If employees forced into early retirement have transferable skills and are willing to relocate, they might find new jobs at similar or higher salaries. But employees who can't relocate, perhaps because they have a working spouse or an underwater mortgage, are unlikely to find jobs that pay as much as the jobs they lost. They might try different careers or go into "consulting," but in all likelihood, their working lives will be much shorter and their lifetime earnings much lower than they expected before they were terminated. Even those who find new jobs at similar or higher salaries will see their (defined-benefit) pensions reduced by their early retirement. Facing a longer than expected retirement with a smaller lifetime income and smaller pension, they will have to cut their spending to make their resources last.

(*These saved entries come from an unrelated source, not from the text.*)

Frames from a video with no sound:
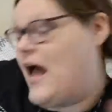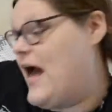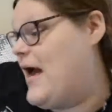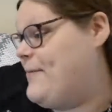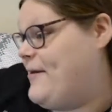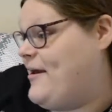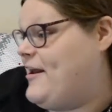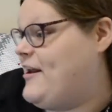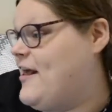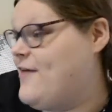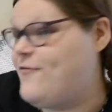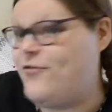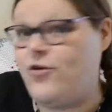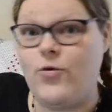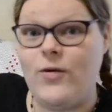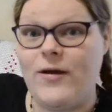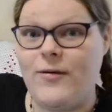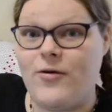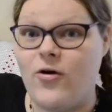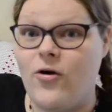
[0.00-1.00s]
I mean, if
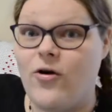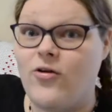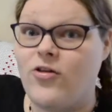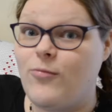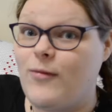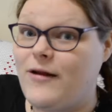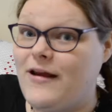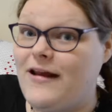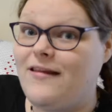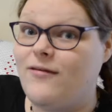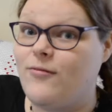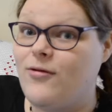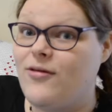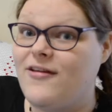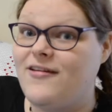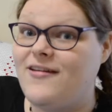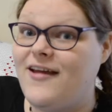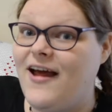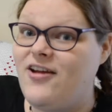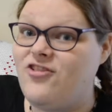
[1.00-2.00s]
you cook them and eat them with
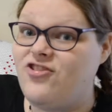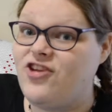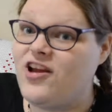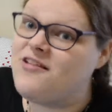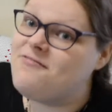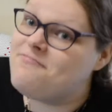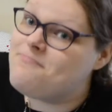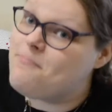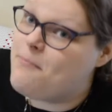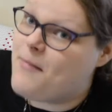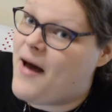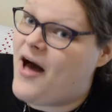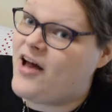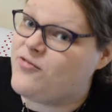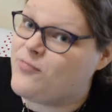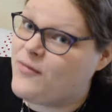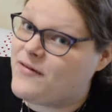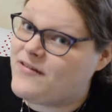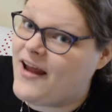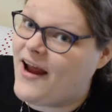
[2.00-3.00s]
intention,
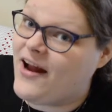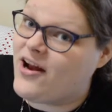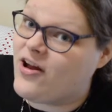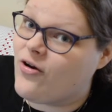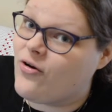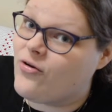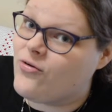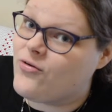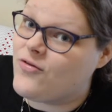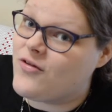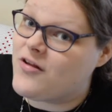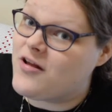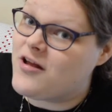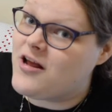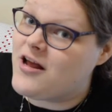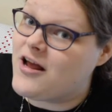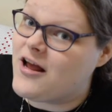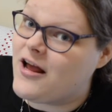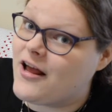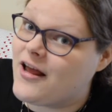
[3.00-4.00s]
mashed potatoes
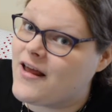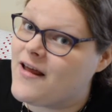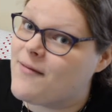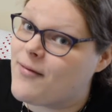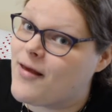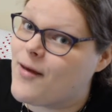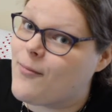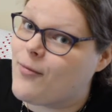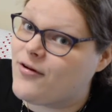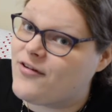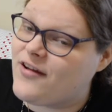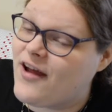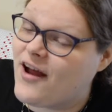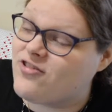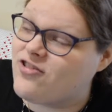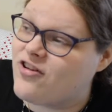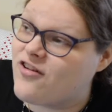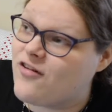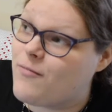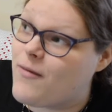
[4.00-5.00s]
can be a
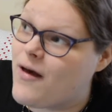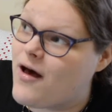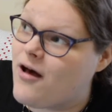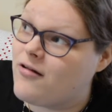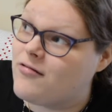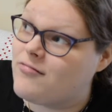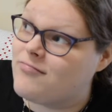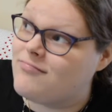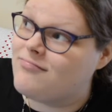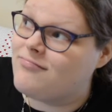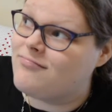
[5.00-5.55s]
protection spell.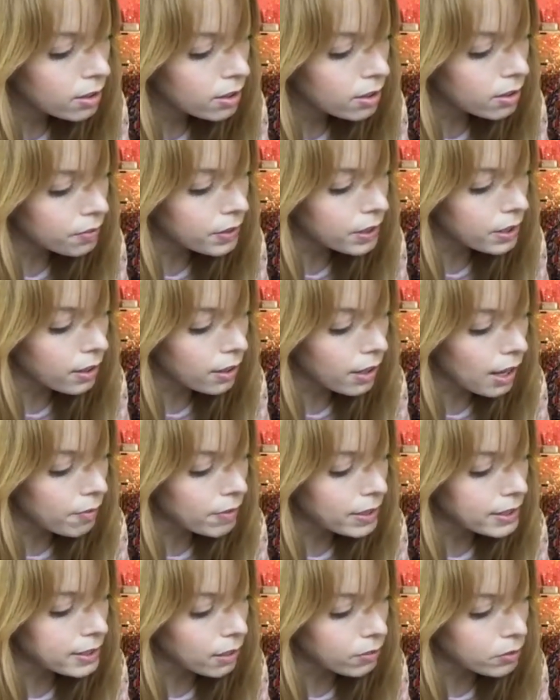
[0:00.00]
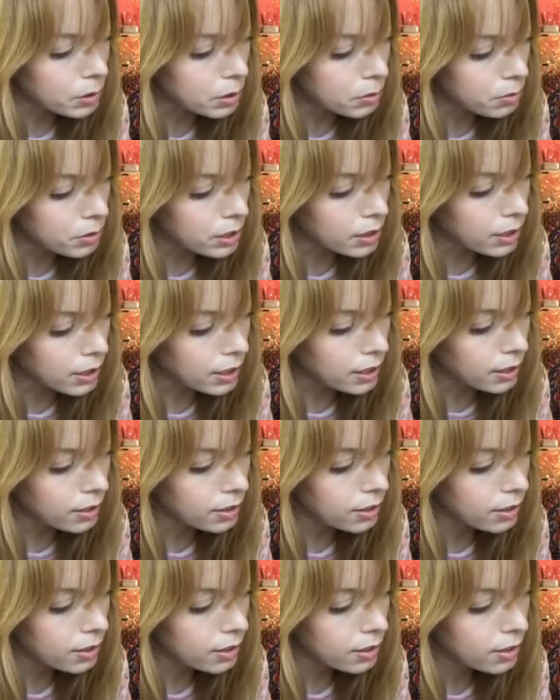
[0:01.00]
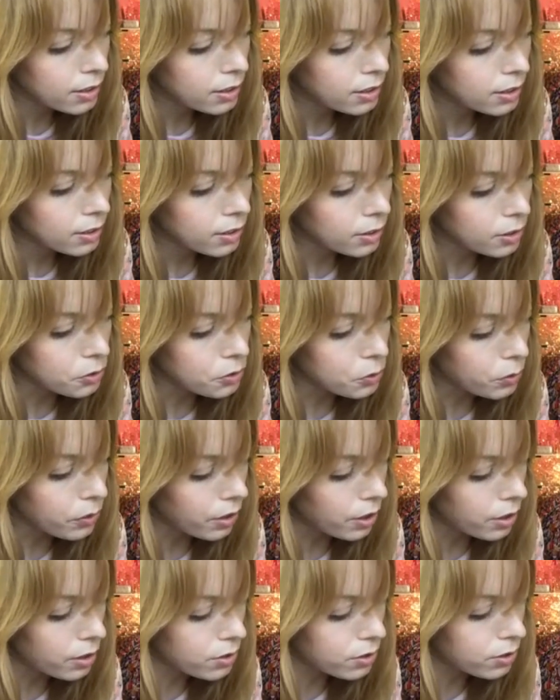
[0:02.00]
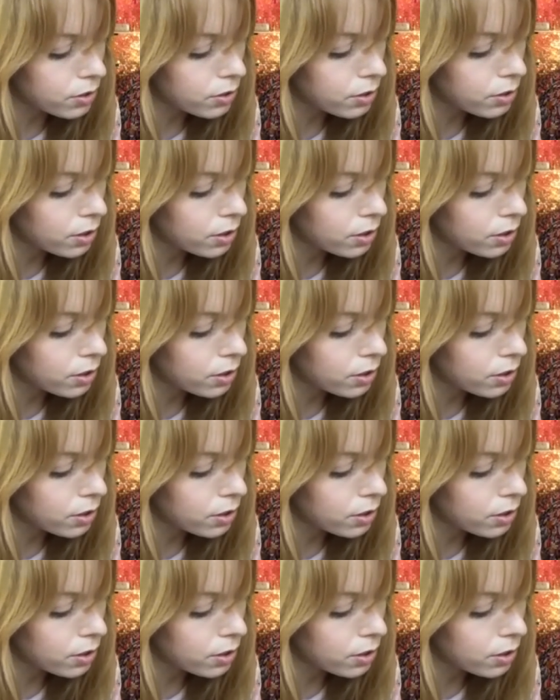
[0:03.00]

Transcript: I'm going to allow myself to be really loose with this.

Forced retirements and, perhaps more important, the fear of forced retirements may help explain weakness in consumer spending and the associated increase in the personal savings rate in the United States over the last few years. This is an example of the fallacy of composition, where an action that benefits a company if it acts alone is harmful to the economy if other companies do it too. Companies that force employees into early retirement shouldn't be surprised when demand for their products isn't as strong as they expected.

Eventually, the aging of the population and the ongoing slowdown in labor force growth will force companies to shift gears and start exploring ways to keep employees working longer instead of retiring earlier. Until that happens, forcing employees into early retirement will threaten both economic growth and the long-term viability of Social Security and Medicare.